Recently another witch hunt was triggered, and a large group of normally compassionate people lost the natural level of compassion they normally extend to strangers who, like all the rest of us, suffer the pains of life and also make mistakes.
Luckily, they weren’t the ones in charge of practicing justice upon this poor unfortunate, because I am totally willing to believe that they all would have literally burned her at the stake, if it had been left up to them. But we, as a society, don’t actually believe that burning witches (or more specifically women (and men) accused of being witches) at the stake is a good idea any more. If they do commit unspeakable crimes, we say let us submit them to our legal codes in a measured and passionless display of justice. Whatever that means. Amen, is what I say. Thank god for that. At least we avoided another burning, whether or not “justice” was served.
I am a smart woman, but I am not quick. I resented the fact that I have to go through “this” again because it happened again. It’s a normal process, I know this, because it happens all the time.
Something horrible happens. Horrible! I do not deny this. People don’t like it! It’s unacceptable! They ache with need to do something. They judge for themselves what the best thing to be done, and hang on tenterhooks to find out if the scapegoat is going to “burn”. (I say scapegoat not to imply innocence. oh no. innocence or guilt is irrelevant. The regular scape goat, the animal that leads other animals up the ramp into the pen for slaughter, the scape goat is not without guilt.)
I’m just saying innocence or guilt is irrelevant, because people have withdrawn their normal level of fellow-feeling for that person. Their natural level of compassion. These are not compassionless jerks I’m talking about. Friends. Family. People who care. Even me, sometimes.
Who care so much, that after waiting on tenterhooks to find out if the mechanism we use to interrupt our impulse for retribution, the legal system, doesn’t deliver, find their need to do something, the perfectly natural inspiration to get involved and fix the horrible things, is triggered, and at water coolers and on buses and on facebook and on mailing lists, every where they might expect to find a compassionate listener, they release some of that pent up frustration in a wail of “It’s not fair!”, And then I find out about it, the whole, miserable, horrible, wretched, heartbreaking affair, is brought to my attention.
The opposite wail, “she got what she deserved” is actually even less attractive than the “it’s not fair!” cry, but it is a much smaller phenomena, because most of the people with pent up frustration have it relieved when “justice” is served, and don’t need to share. A few,. “thank gods”, a sigh of relief. Very slightly less attractive, but much less frequently shared, and that I personally appreciate. Because I can’t handle that shit.
I am not talking about guilt, or innocence, or the muddled versions of same that we discuss in court. I don’t care. I don’t care about the proof, I don’t care about the miscarriage or execution of justice. You cannot convince me that your witch hunt tendencies, whether justified by guilt or not, add anything to my world. Because I can’t handle that shit.
I find the whole guilt or innocence theory of crime and criminals to be a bit philosophical.

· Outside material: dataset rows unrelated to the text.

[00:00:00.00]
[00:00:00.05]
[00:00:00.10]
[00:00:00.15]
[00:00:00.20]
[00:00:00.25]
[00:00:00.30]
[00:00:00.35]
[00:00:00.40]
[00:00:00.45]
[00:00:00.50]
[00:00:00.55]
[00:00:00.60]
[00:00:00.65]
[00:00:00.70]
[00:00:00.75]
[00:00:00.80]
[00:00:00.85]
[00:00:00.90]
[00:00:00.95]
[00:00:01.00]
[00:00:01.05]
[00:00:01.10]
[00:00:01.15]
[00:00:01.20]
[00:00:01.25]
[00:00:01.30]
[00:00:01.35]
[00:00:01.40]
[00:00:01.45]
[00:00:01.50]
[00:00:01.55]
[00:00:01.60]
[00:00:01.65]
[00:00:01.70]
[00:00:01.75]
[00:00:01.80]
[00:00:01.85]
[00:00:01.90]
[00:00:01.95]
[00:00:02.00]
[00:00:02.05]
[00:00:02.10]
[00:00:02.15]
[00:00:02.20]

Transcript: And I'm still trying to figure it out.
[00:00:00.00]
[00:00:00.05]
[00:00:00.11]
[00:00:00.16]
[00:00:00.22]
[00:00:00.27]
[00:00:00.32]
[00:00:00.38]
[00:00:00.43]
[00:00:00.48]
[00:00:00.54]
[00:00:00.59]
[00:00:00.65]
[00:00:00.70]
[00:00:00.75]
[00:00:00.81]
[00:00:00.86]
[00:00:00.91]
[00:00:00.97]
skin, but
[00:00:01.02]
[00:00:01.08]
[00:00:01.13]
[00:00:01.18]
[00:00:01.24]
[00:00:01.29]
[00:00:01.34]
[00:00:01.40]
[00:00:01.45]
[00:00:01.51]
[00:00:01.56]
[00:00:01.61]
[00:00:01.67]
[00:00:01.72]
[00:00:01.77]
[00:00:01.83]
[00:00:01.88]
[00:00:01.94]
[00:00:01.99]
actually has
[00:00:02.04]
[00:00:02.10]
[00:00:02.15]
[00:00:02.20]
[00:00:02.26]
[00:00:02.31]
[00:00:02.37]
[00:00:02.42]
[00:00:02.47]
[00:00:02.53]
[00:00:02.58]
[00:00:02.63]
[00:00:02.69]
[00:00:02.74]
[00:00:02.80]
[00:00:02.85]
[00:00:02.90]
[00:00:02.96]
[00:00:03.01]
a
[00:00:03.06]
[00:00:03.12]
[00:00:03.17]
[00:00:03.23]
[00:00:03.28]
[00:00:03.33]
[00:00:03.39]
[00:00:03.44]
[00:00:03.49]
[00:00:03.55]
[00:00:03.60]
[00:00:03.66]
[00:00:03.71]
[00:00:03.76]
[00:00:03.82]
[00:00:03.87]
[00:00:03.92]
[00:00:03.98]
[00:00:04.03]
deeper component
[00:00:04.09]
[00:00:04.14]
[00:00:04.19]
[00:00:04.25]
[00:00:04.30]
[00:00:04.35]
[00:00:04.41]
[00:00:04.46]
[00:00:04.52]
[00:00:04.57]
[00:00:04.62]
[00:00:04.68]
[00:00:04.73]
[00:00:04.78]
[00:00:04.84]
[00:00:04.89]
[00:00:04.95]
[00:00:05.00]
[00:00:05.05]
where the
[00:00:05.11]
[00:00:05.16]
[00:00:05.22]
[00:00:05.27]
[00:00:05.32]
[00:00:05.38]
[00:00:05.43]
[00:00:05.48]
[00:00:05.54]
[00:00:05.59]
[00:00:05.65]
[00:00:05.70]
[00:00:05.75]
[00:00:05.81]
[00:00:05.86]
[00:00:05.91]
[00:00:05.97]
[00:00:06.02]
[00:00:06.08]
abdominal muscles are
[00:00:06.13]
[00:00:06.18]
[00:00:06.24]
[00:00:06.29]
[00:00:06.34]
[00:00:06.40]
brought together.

And I love philosophy! These are feelings we hold in our heart about ourselves, first and foremost. And about others as a close second. These are ideas. They are not fact.
I’d like to avoid crying over spilt milk. I mean me, personally, crying. CRYING. I don’t read newspapers, because the world, which is NOT filled with compassionless jerks, is filled with people who made mistakes. Mistakes have been made, as they say. Cleaning up the spilt milk is an important (and often woefully under-appreciated) job. Preventing it from spilling ever again is a noble goal, and I deeply appreciate the people who have charged themselves with the duty of doing so.
But I can’t handle that shit. It makes my stomach hurt. It makes my eyes water. It interrupts my attempts to sleep, it gives me nightmares, and I’m pretty sure it poisons my faith in the goodness of all mankind, which I’m pretty sure everyone understands at least, because the same thing happens to them. My faith in the goodness of mankind bounces back pretty quickly, but the rest of me does not.
I started out in life with a phenomenal memory. Aces. I do not have it anymore, because forgetting is a valuable tool--I tool I personally need to get on in life, and now I lightly pass over the surface of most information so that it will not make much of an impression on me, in case it is THE HORRIBLE.
I wish I had some advice about what the right thing to do with that pent up rage and frustration was. I don’t even know if taking it in conversation with your friends and family is “the wrong thing”. It’s probably the right solution to relieve a person’s rage and frustration. I’m sorry your natural rage and frustration, naturally expressed, is so dangerous to me. I know you didn’t mean it that way.
It’s my problem. I accept that. I just wish I had somewhere to go with this frustration, other than my own head. And now that I think about it, I do.